L’animal qui venait d’être tué était-il vraiment la Bête féroce tant redoutée ?

Les opinions étaient variées sur ce sujet.

M. Bès de la Bessière, de Saint-Chély, écrivait :


« L’animal tué par Antoine n’était pas la Bête qui avait fait tant de dégâts. Cet Antoine tua trois loups dans la même chasse et les conduisit à Paris en poste, mais sans doute il n’en montra qu’un pour mieux jouer son rôle et faire croire que c’était la fameuse Bête. Peut-être céda-t-il ou vendit-il les autres à des gens qui les portèrent çà et là, pour gagner de l’argent, ce qui est vraisemblable[1]. »


M. Ollier, curé de Lorcières, en Auvergne, dans une lettre du 28 décembre, que l’on lira plus loin, soutenait aussi que la Bête n’était point morte et que cette Bête n’était point un loup.

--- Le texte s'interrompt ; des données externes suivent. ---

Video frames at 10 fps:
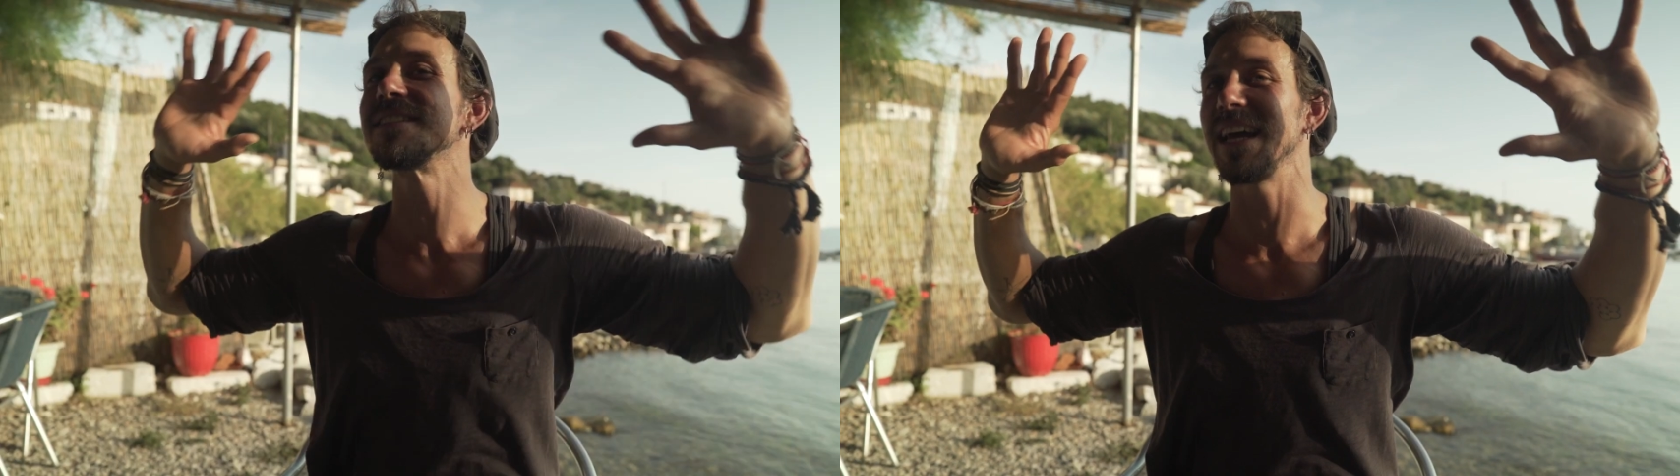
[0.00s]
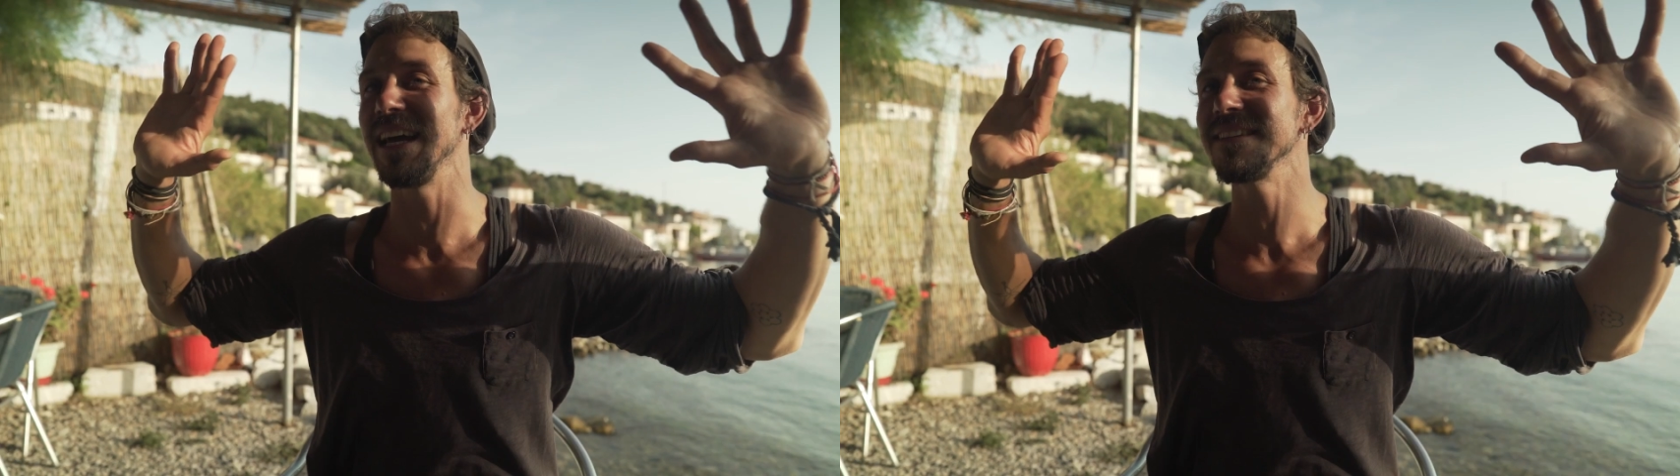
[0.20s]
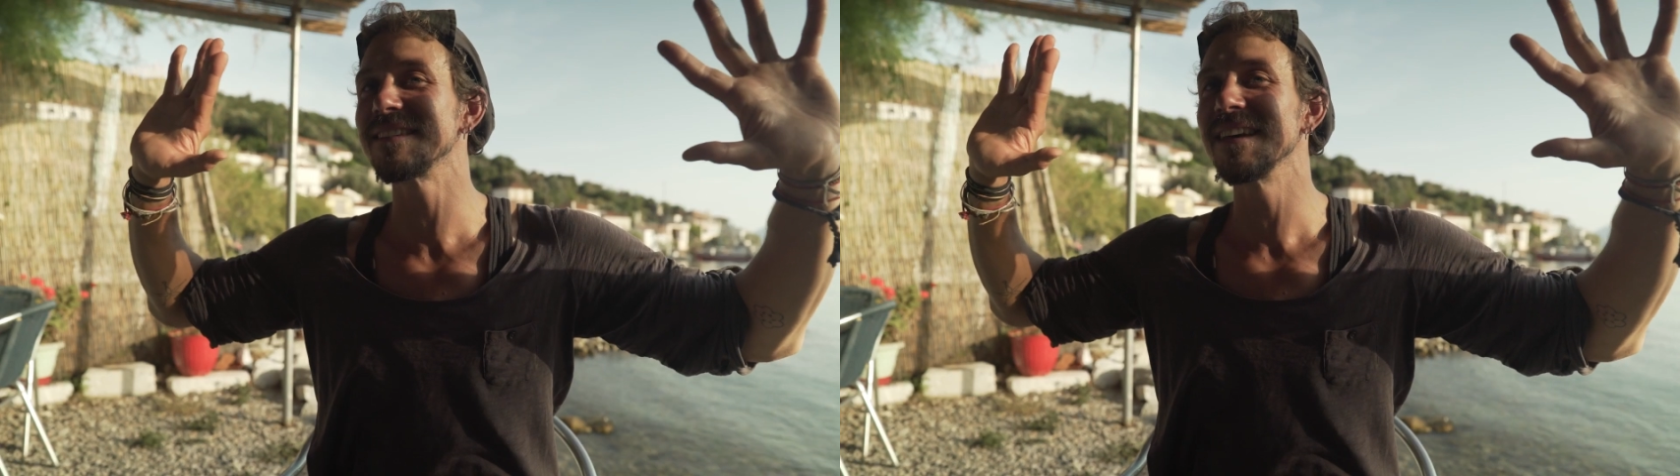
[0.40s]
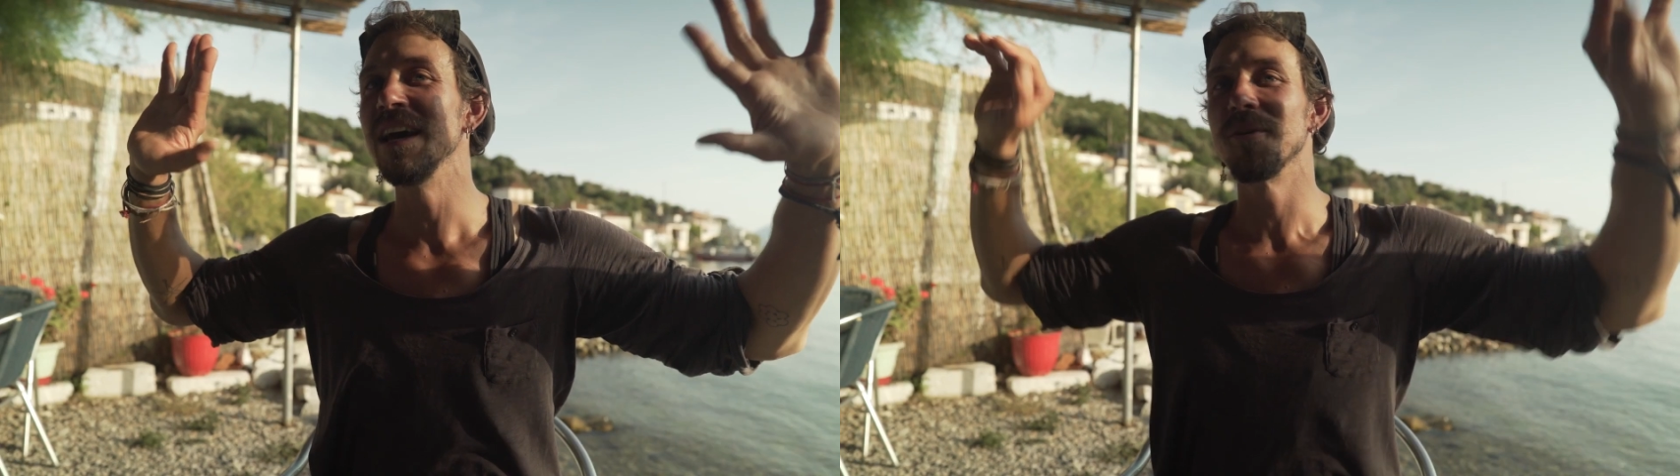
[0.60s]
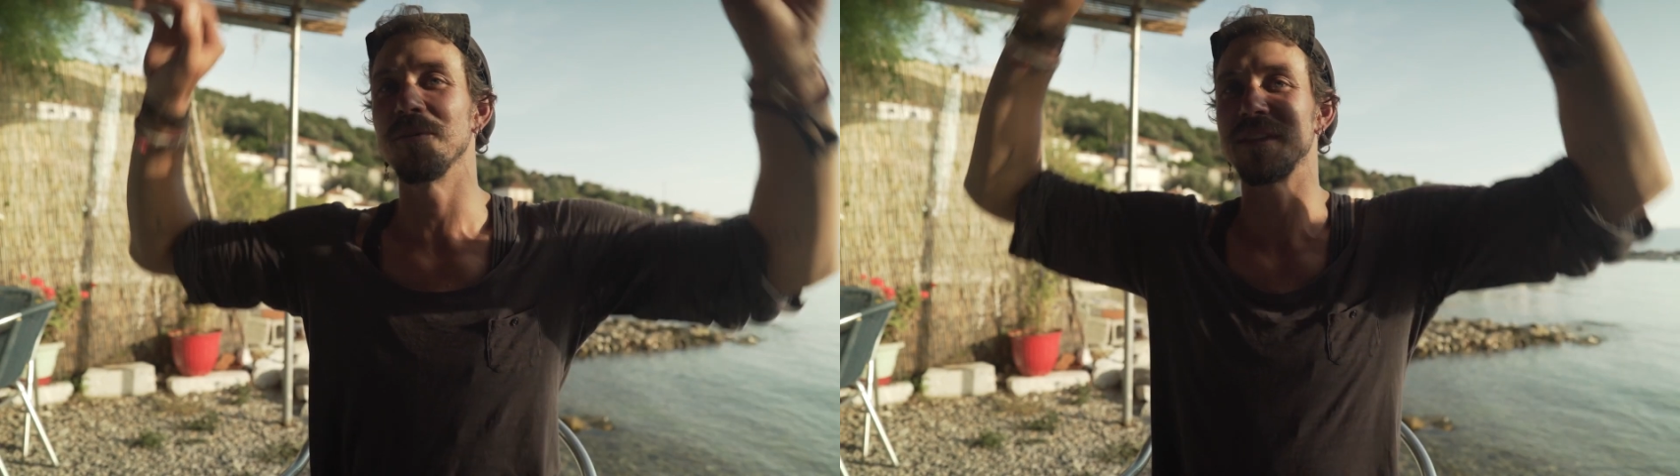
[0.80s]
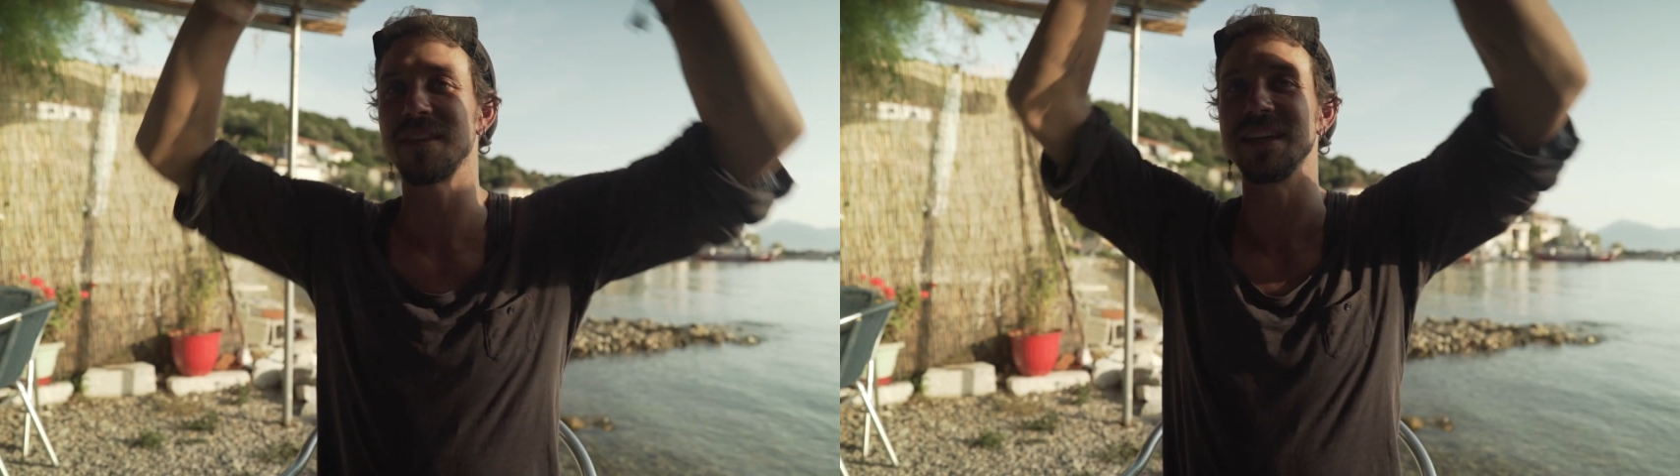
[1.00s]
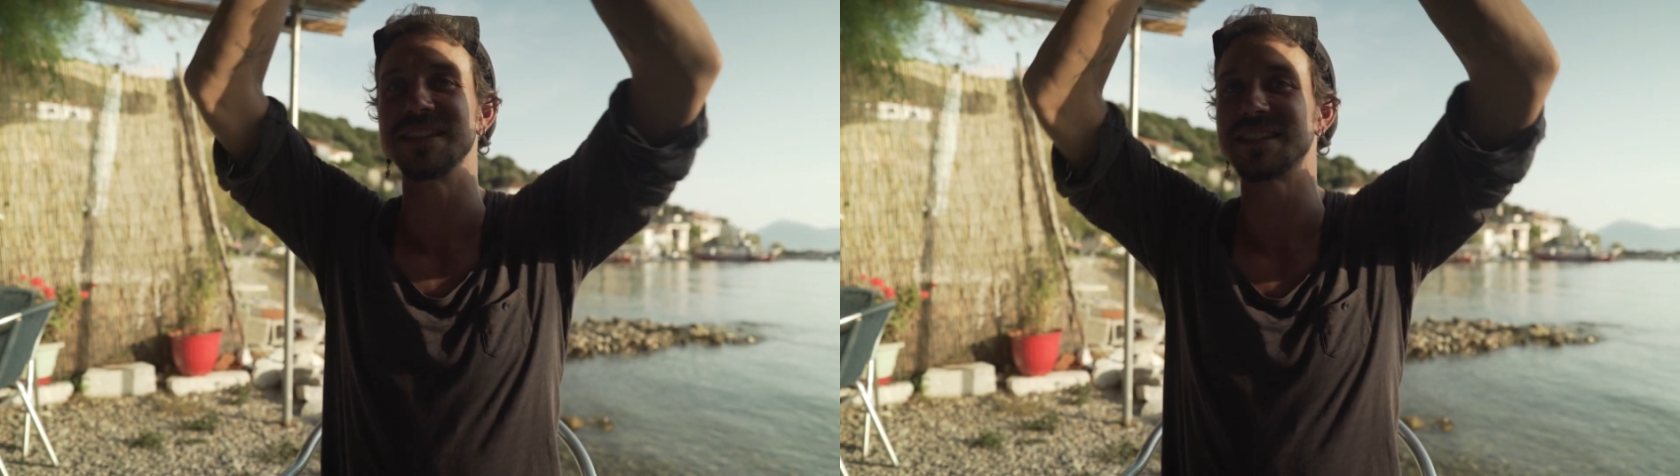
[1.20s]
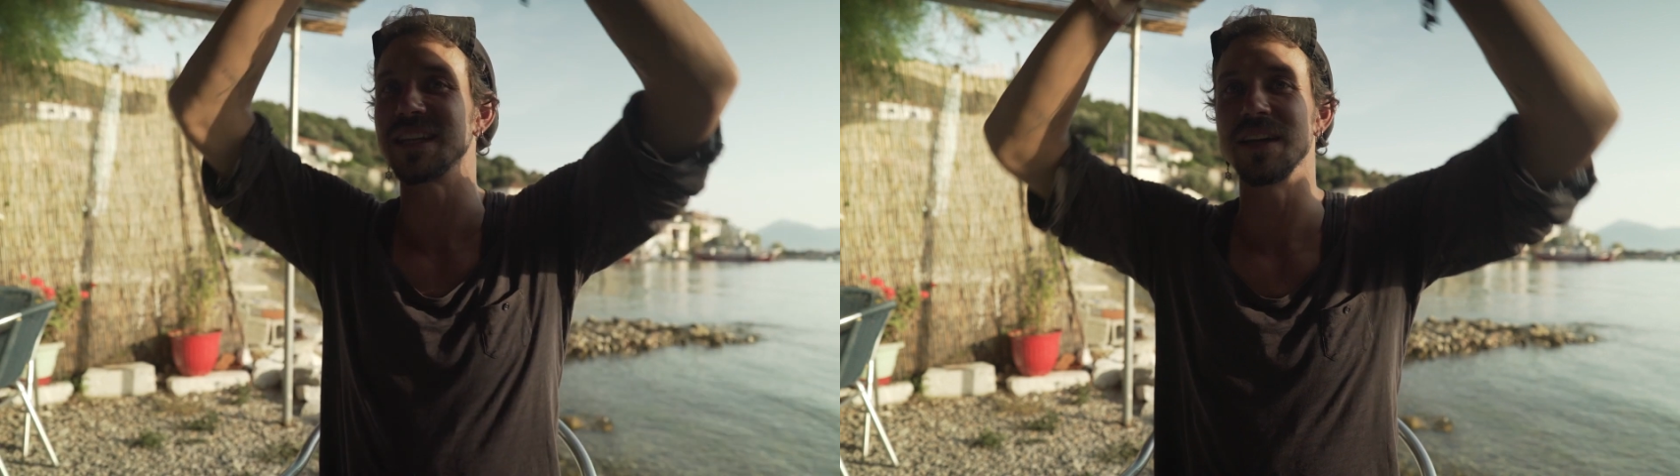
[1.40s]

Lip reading: tent with these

Ces assertions sont contestables. La première est injuste ; elle est en contradiction avec le procès-verbal fait, avec les témoignages des personnes appelées, et démentie par les événements qui vont être racontés. L’une et l’autre d’ailleurs se basaient sur cette conviction qu’il n’y avait qu’une seule Bête et que cette Bête n’était point un loup.

Or, le loup tué par M. Antoine était bien l’une des bêtes qui dévoraient les gens. Ses proportions exceptionnelles, les affirmations des personnes attaquées par lui, et surtout ce qui se passa dans la suite, en paraissent être une preuve catégorique.

L’opinion personnelle de M. Antoine semble très acceptable :


« Je ne prétends pas prouver qu’il n’y ait eu d’autres loups qui ne se soient joints à lui pour dévorer les humains, comme il est arrivé en 1630, où l’on a été huit ans à les détruire, et je suis trop modeste pour avancer qu’il est seul. Si j’avais reçu plus tôt les chiens que j’avais demandés, il y a longtemps que j’aurais été plus expert à rendre cette connaissance plus parfaite[2]. »

  1. Aug. André. Bulletin de la Société d’Agriculture de la Lozère. Année 1884, p. 201.
  2. Lettre à l’Intendant de Languedoc du 22 septembre.